Alcalde de Guayaquil, Aquiles Álvarez, aprehendido por la Fiscalía en pleno cargo

La madrugada del 10 de febrero, las autoridades judiciales detuvieron al burgomaestre porteño Aquiles Álvarez dentro de una investigación llamada 'Goleada'. Se trata del segundo caso en la historia reciente de un jefe municipal de esa ciudad capturado durante su gestión.

Alcalde de Guayaquil, Aquiles Álvarez, aprehendido por la Fiscalía en pleno cargo

Alcalde de Guayaquil, Aquiles Álvarez, aprehendido por la Fiscalía en pleno cargo

Durante la madrugada del 10 de febrero, efectivos judiciales llevaron a cabo un allanamiento en la residencia del alcalde de Guayaquil, Aquiles Álvarez, procediendo a su arresto dentro de una indagatoria bautizada como 'Goleada'. Este hecho lo convierte en el segundo mandatario local de esa urbe en ser privado de libertad mientras ocupaba el Sillón de Olmedo, reavivando las secuelas de administraciones anteriores salpicadas por acusaciones de desfalco.

La captura del edil correísta representa el desenlace judicial de una pugna que venía enfrentando su gobierno municipal con la administración central encabezada por Daniel Noboa. Lo que empezó como un enfrentamiento entre poderes del Estado escaló hasta derivar en una acción penal contra el propio jefe de la comuna.

Álvarez, quien se desempeñaba como empresario en el rubro de hidrocarburos antes de incursionar en política, accedió al cargo en 2023 como una opción alternativa ante el hastío ciudadano. No obstante, su período estuvo signado por constantes fricciones con el Ejecutivo. El año pasado, el Ministerio Público ya había abierto una pesquisa en su contra por un presunto ilícito en la comercialización de derivados de petróleo que comprometía a sus compañías, en un expediente denominado 'Triple A' que se instruye en la capital. Paralelamente, el organismo rector de las compras estatales había paralizado diversos contratos del cabildo por sospechas de vicios en las licitaciones.
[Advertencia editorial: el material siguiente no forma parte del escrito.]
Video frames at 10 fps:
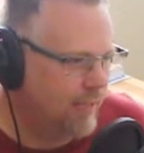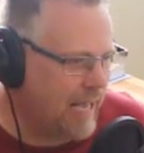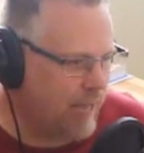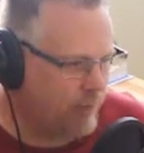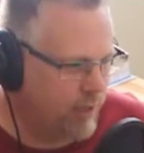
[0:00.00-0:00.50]

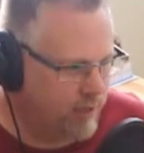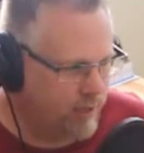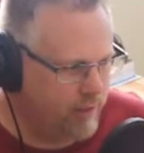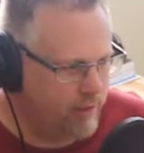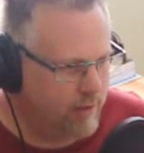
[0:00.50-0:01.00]
app on
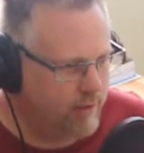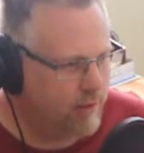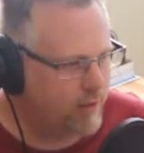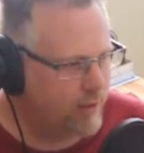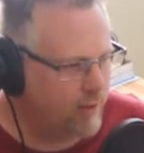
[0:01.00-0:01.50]
here,
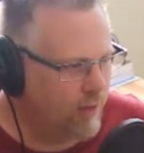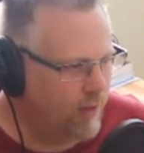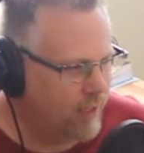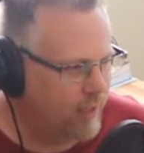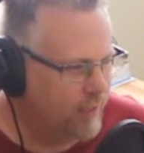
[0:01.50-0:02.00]
and you could
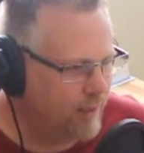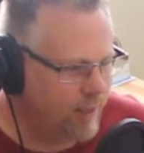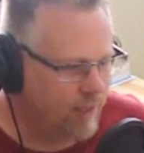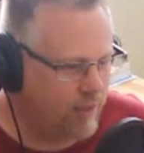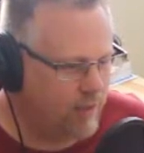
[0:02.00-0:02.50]
log in,
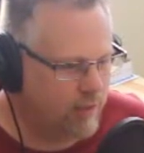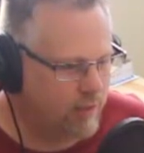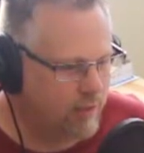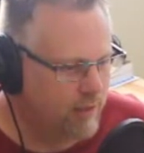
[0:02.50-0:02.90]
and you could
La causa 'Goleada' constituye una línea investigativa aparte que genera un nuevo escenario de turbulencia para la urbe, cuyos efectos resultan por ahora impredecibles.

El prontuario de la Municipalidad de Guayaquil registra antecedentes parecidos. A inicios de los ochenta, Antonio Hanna Musse fue encarcelado por una supuesta anomalía en la adquisición de maquinaria para el tratamiento de desechos, circunstancia que ocasionó su remoción. Más tarde, las gestiones de Abdalá Bucaram y su hermana Elsa también transcurrieron entre cuestionamientos. La renuncia de esta última se produjo en 1991 a raíz del deceso de dos infantes durante una repartición de regalos desde el balcón del edificio municipal.

El Partido Social Cristiano asumió el timón en 1992 con León Febres-Cordero, dando inicio a una etapa de reconstrucción institucional que se prolongó durante casi treinta años, con Jaime Nebot como sucesor hasta 2019. Le siguió Cynthia Viteri, cuyo mandato discurrió bajo al menos cinco querellas formales, incluyendo dos por apropiación indebida de fondos públicos.

La privación de libertad de Álvarez devuelve a la urbe porteña a una coyuntura de zozobra gubernamental, con su máxima autoridad edilicia bajo proceso penal en medio de sus funciones.